Gross load refers to the total amount of energy that is required to serve demand for a country or region throughout the day. Gross load peak is the electricity required at its highest level of the day, usually occurring in the late afternoon when consumers’ demand for energy increases. 

Residual load/ net load  

Residual load, also referred to as ‘net load’, is the gross load minus electricity generated by variable renewable energy (VRE), such as solar or wind. It essentially shows how much demand is left for conventional power plants to operate. 

Gross load and net load in Europe in July 2023

As the capacity of VRE increases, the net load drops, and can even fall below zero. Therefore, it can be further divided into positive and negative residual load:

Positive residual load describes the situation in which renewable energy resources such as wind or solar do not produce enough energy to meet demand. The residual load is thus positive. 

Negative residual load occurs when variable renewable energy not only covers all electricity demand but also provides a surplus of energy. As renewable energy capacity is still growing, negative residual load is currently still rare. It is most common in countries with a high solar power capacity, such as Germany and Spain and usually occurs in the middle of the day when solar energy peaks, as seen below on three occasions in July 2023.

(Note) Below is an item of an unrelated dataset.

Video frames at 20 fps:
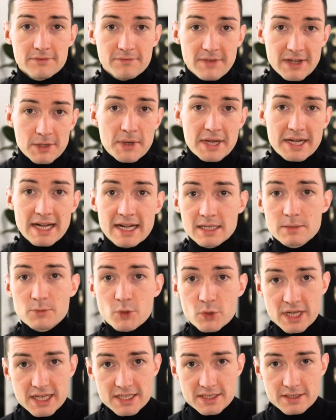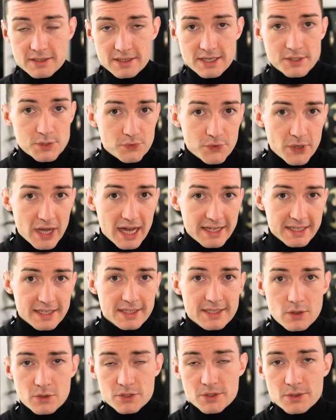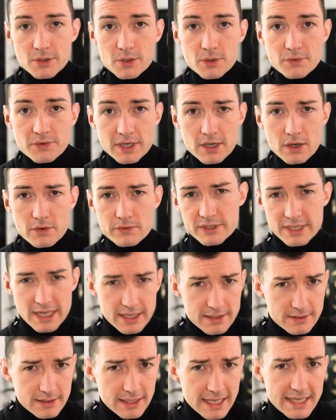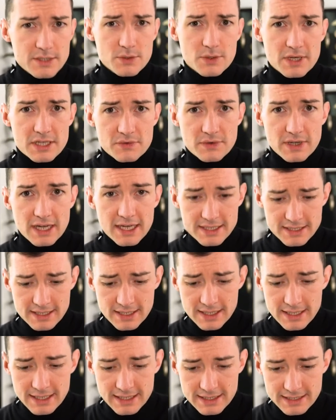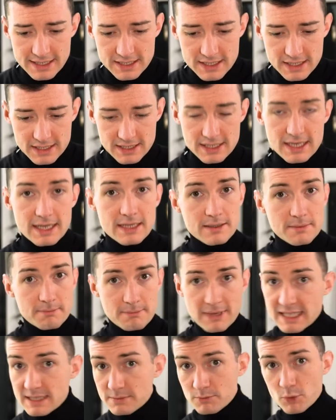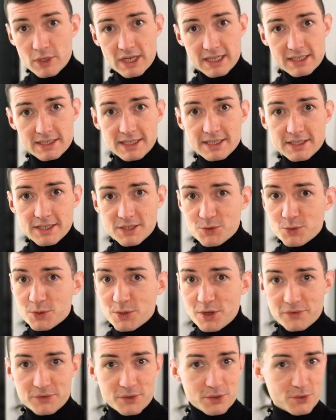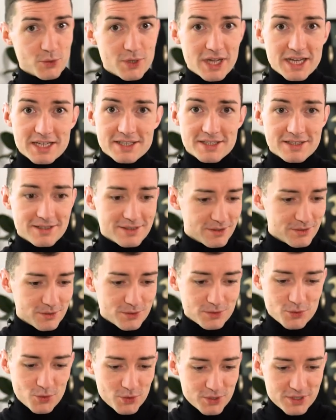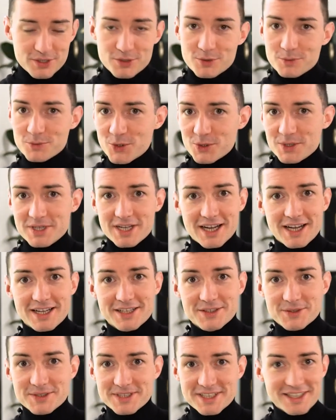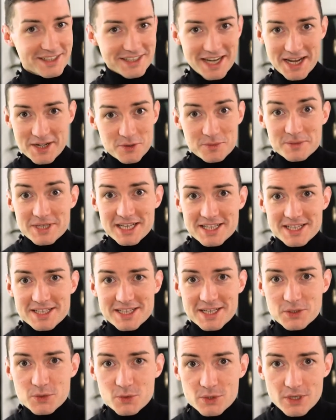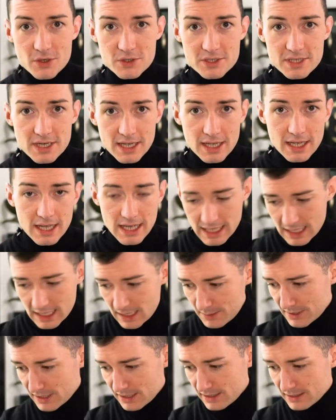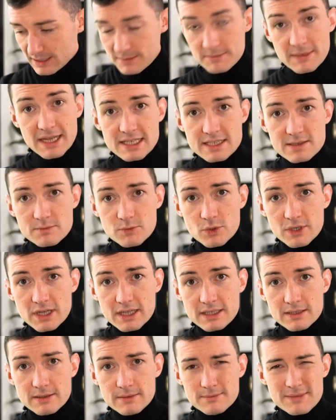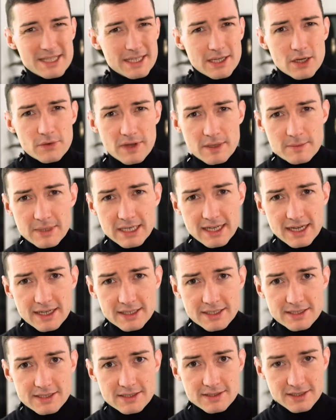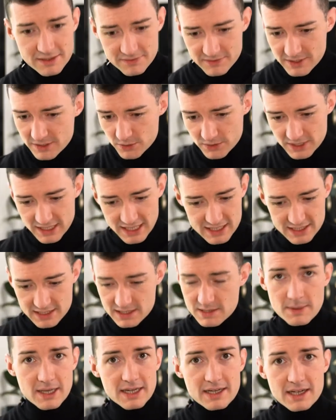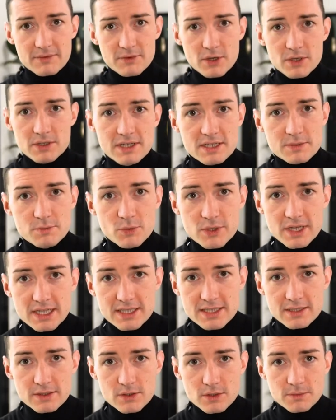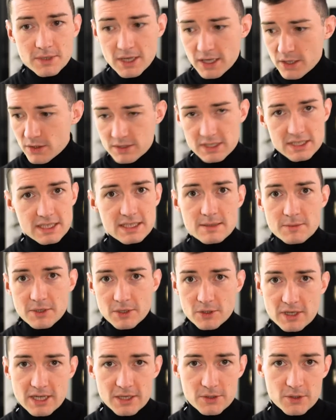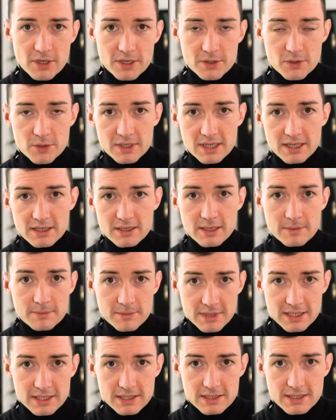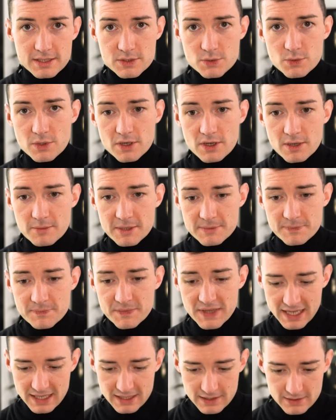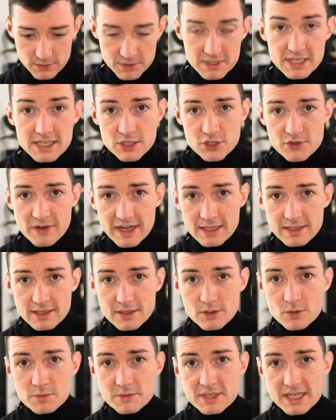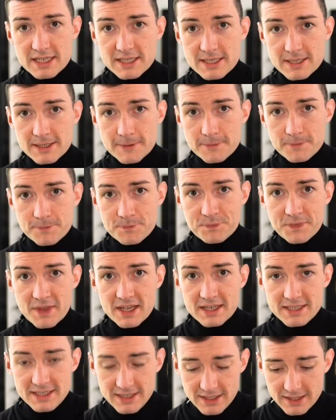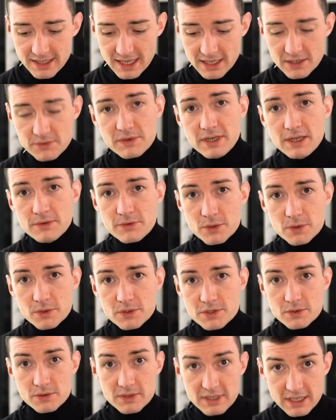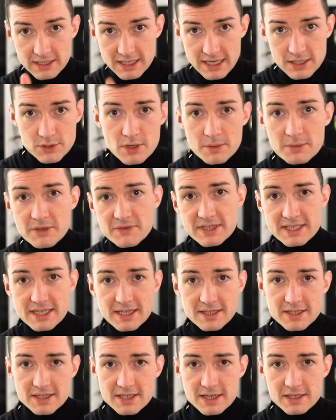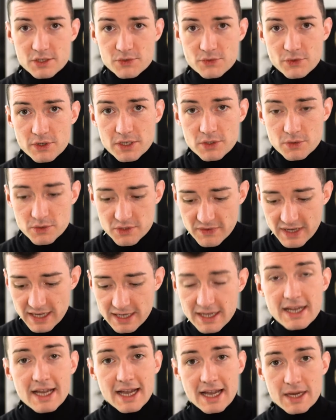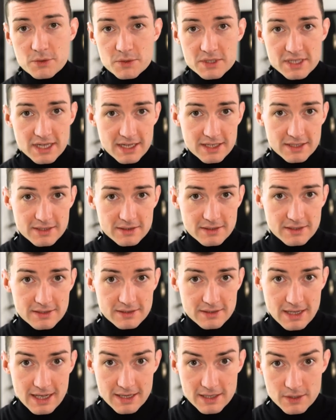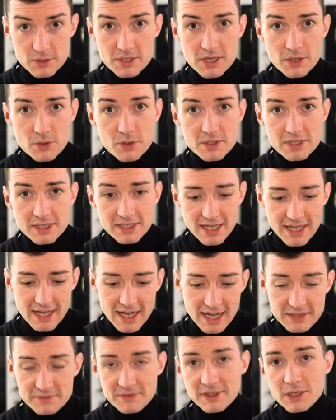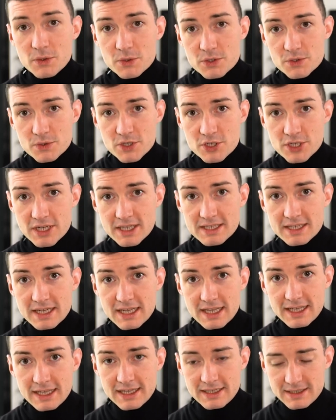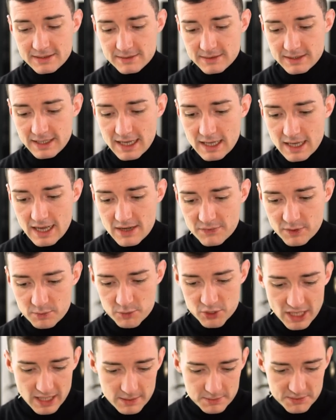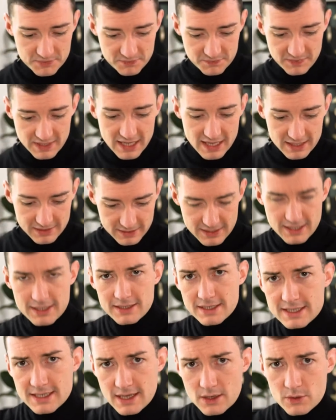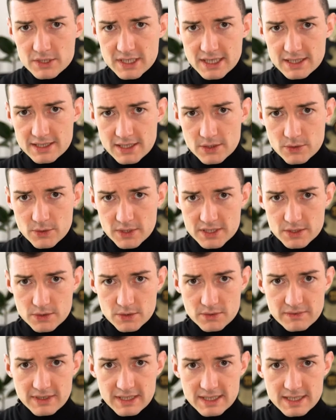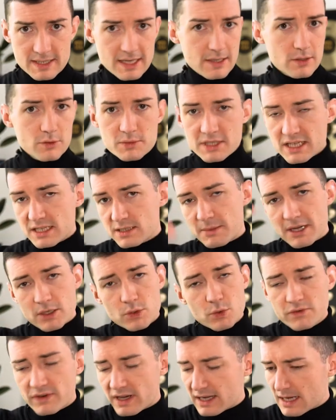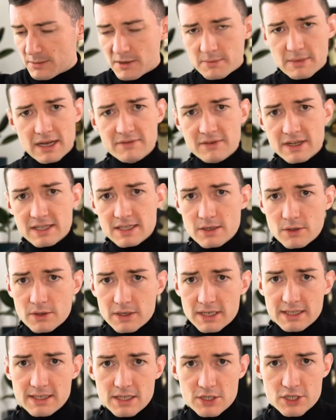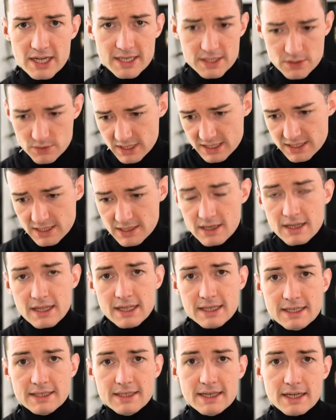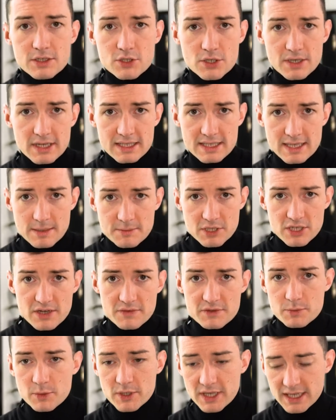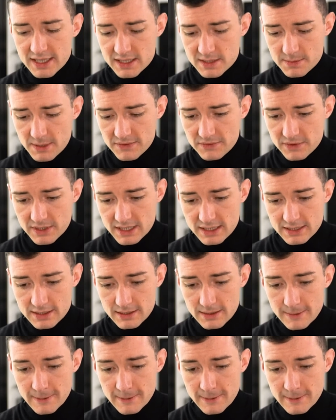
Wenn du ein Angebot hast, das du für einige tausend Euro verkaufst, dann kennst du das vielleicht, dass es in manchen Monaten richtig gut läuft. Du kriegst Kunde um Kunde rein und deine Umsätze sehen gut aus. Aber im nächsten Monat passiert auf einmal gar nichts. Irgendwie so die ersten zwei, drei Wochen des Monats sind rum und es ist immer noch kein neuer Kunde mit dazugekommen. Und diese schwankenden Umsätze, die kennen viele von uns. Und äh, dazu habe ich was sehr Interessantes für dich. Und zwar hat uns ein, einer unserer Kunden ein Video zugeschickt, in der er einfach beschreibt, wie er in, in, dieser Ausgangssituation war, dass seine Umsätze mal gut waren, aber mal waren sie auch richtig schlecht, sodass er dann direkt schon an seinem Geschäftsmodell gezweifelt hat.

Positive and negative residual load in Germany in July 2023

Residual load went into negative on three occasions

Electrical loads in comparison

Different appliances consume vastly different amounts of electrical power. Below is a list of common household appliances and their maximum electrical load.

Source: Daft Logic

Electrification and rising electrical loads

As we can see above, heat pumps and electric vehicles – two of the most common electricity-consuming distributed energy resources (DERs) – require a large amount of electrical energy to function. They are, however, flexible assets, which means their electricity flows can be monitored and their usage controlled. When integrated into an energy management system, heat pumps, which provide both heating and cooling, and EVs can be used at optimal times (aka. their consumption is shifted) to minimize costs and they can even be used to store energy thanks to bidirectional charging and thermal energy storage. This not only   ‘relieves’ the grid during peak electricity demand periods but it also allows them to store surplus energy and feed it back into the grid when energy supply is low.

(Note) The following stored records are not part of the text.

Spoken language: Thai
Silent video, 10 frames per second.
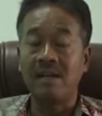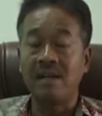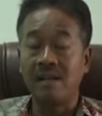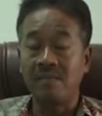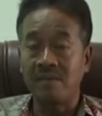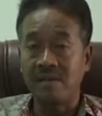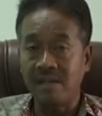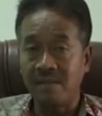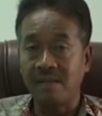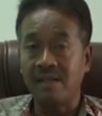ในพื้น
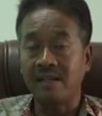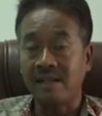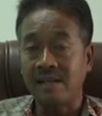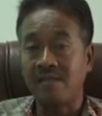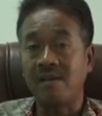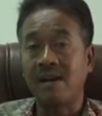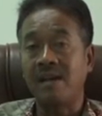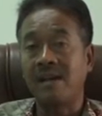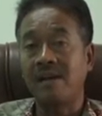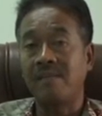ที่ประเทศไทยดีกว่า
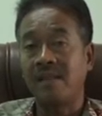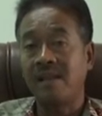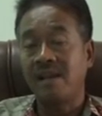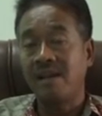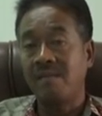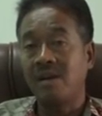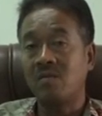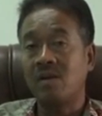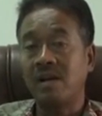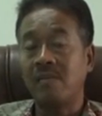นะครับ มา
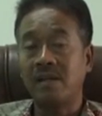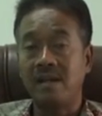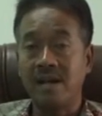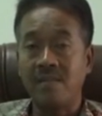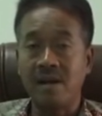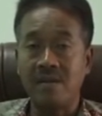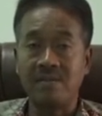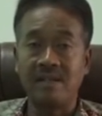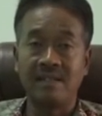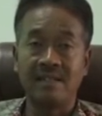ช่วยกันพัฒนาบ้าน
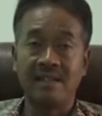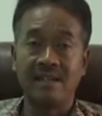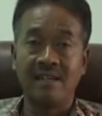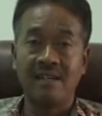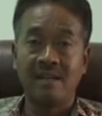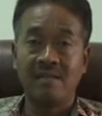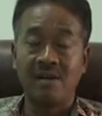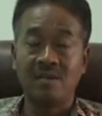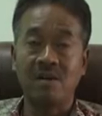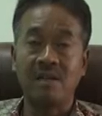เมือง มา
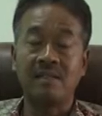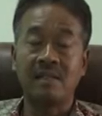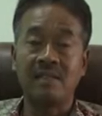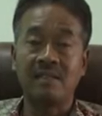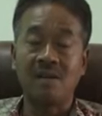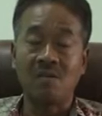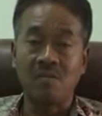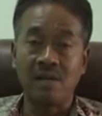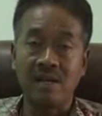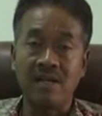ช่วยกันสร้างสังคม
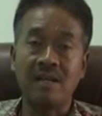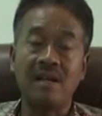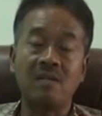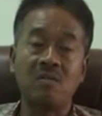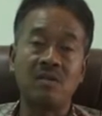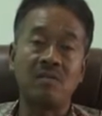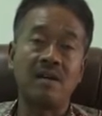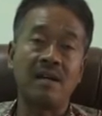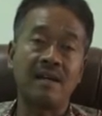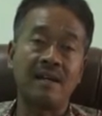นี้ให้น่าอยู่ดีก
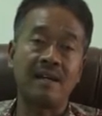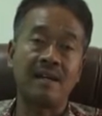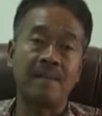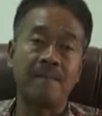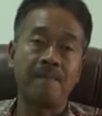ว่านะครับ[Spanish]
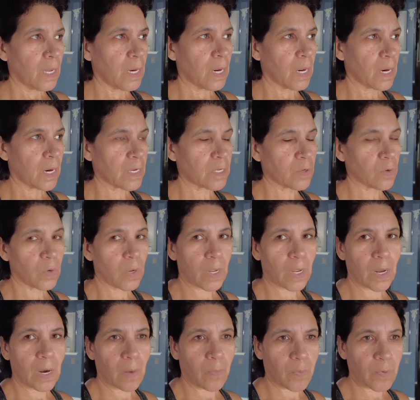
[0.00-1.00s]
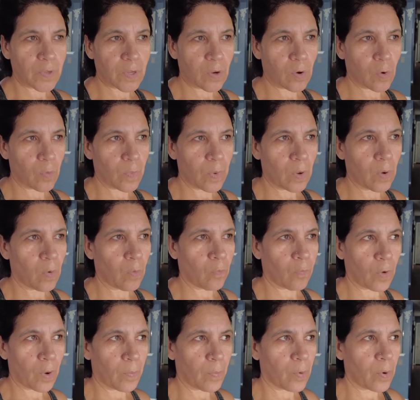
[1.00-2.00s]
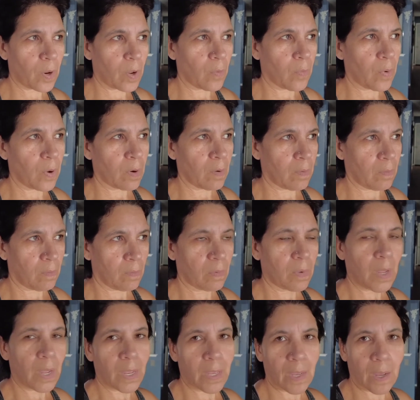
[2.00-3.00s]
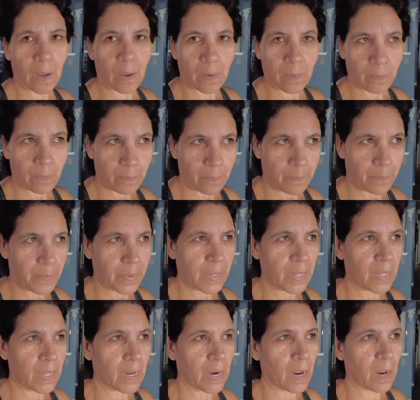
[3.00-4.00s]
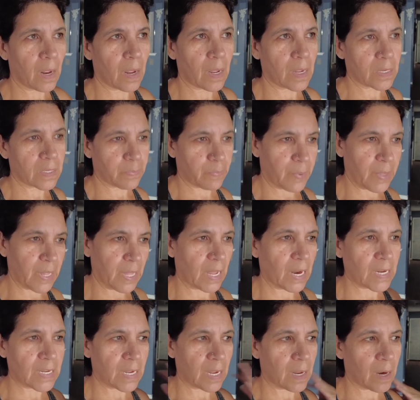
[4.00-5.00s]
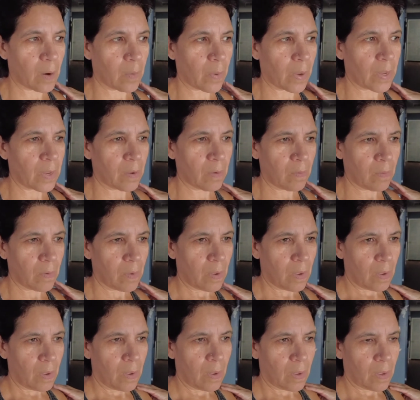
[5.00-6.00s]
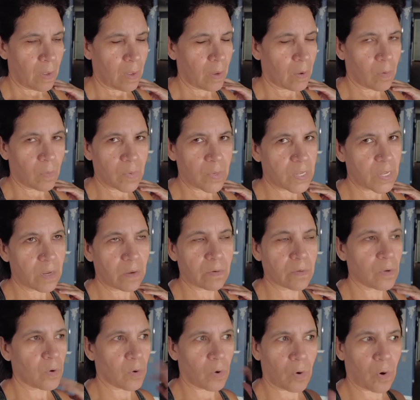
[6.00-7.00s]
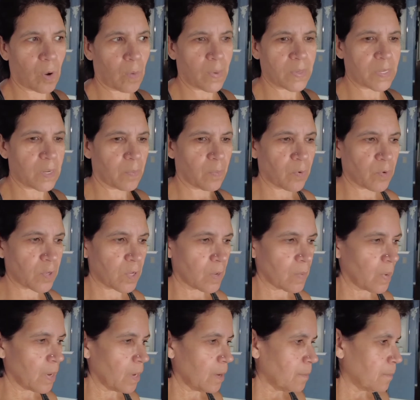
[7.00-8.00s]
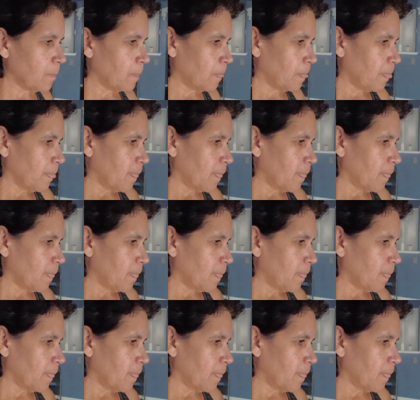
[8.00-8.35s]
Y la razón de que la puse conmigo fue porque, bueno, ella pide ir a, pide que la saquen al baño y con mis hijos no creo que va a ser posible.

Integrating electricity, heating and mobility in this manner is part of a wider trend called sector coupling, which enhances the efficiency and sustainability of energy systems by creating synergies. Adding an increasing number of loads into energy systems, at the same time as increasing variable renewable energy sources can be overwhelming and hard to balance. With holistic smart energy solutions, however, flexible loafs can enhance grid stability and present valuable opportunities.

Load management strategies

Electricity supply and demand loads  are often misaligned – for example, consumers often use the most energy in the early evening when the sun is no longer shining. But with the right load management strategy, consumers can adapt to these fluctuations and utilize the full potential of their power-generating and -consuming assets to minimize their electricity bill. Load management refers to the active control of electricity consumption. There are a variety of approaches to manage loads, such as: 

  • Peak shaving or load shedding in which businesses reduce their electricity expenses by minimizing peak electricity demands and thus, lowering demand charges.
  • Dynamic load management, an approach for sites with numerous charge points that considers the load at the grid connection point in real time and adjusts the power  supplied to each charge point accordingly to ensure limits are never breached.
  • Dynamic tariffs pass on fluctuations in wholesale electricity prices to end users so that they are incentivized to consume electricity (e.g. charge their EV) when prices are low, which typically coincides with high supply.
  • Demand-side flexibility is an overarching term for measures that reduce electrical loads during peak demand, usually through load shifting, financial incentives or energy storage.